George Washington was the original statesman because he knew when to go home. He had two separate opportunities, first as general and second as President – and yet, both times, after doing his duty he went home. Today in America, we have traded a tyrannical monarch for career politicians who run in election after election as they work to climb the political ladder. The sad result of this culture problem is that, along the way, career politicians become beholden to the special interests that finance their elections. While the politicians continue this cycle, the constituents get a bad deal.

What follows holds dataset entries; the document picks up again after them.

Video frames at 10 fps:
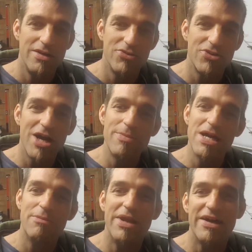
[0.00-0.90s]
So coming
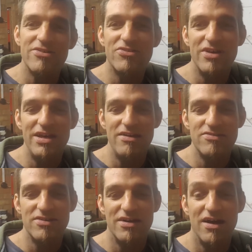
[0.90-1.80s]
up next
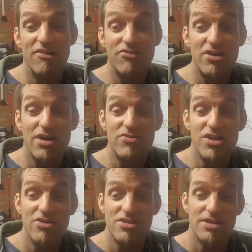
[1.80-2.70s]
is a song I've
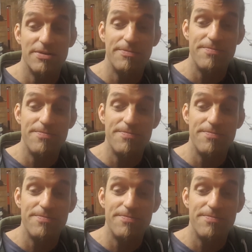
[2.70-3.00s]
chosen,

Montgomery’s culture problem is a result of career politicians whose desire for power never ends. Politicians will say and do whatever it takes to get elected, but rarely will a politician deliver on their campaign promises. Indeed, many politicians are careful not to deliver on their promises because to do so would compromise the urgency of future campaign pushes, forming a gross symbiotic relationship between opposing sides of contested issues.
Although the political culture in Alabama is toxic, Alabamians have an opportunity to put an end to the status quo. This requires a statesman who can deliver the necessary paradigm shift to the culture in Montgomery. The statesman has a strong desire to serve the people; he possesses a high degree of integrity and moral character. Like the reluctant Washington, he realizes his limitations. The statesman is honest, humble and focused on putting the interests of his constituents before himself.
Unlike many others in this race, being a candidate for governor is not a dream of mine. I’m not a politician – I’m a business leader. My thoughts and actions are not clouded by interest groups or my next election. Instead, I have the clarity of mind and purpose to lead Alabama to excellence.
I am running because it’s time for a statesman. It’s time for someone who is willing to step away from his farm, or his business, serve the great people of Alabama, and then go home. This is the core of statesmanship. I’m running because I believe our state is living in an era of self-imposed stagnation. I’m dedicating everything I have to the campaign trail. I am sacrificing my business and contributing my own resources because I believe that Alabama has the potential for a bright, nation-leading future if only we can shake off the shackles of the career politicians running our state.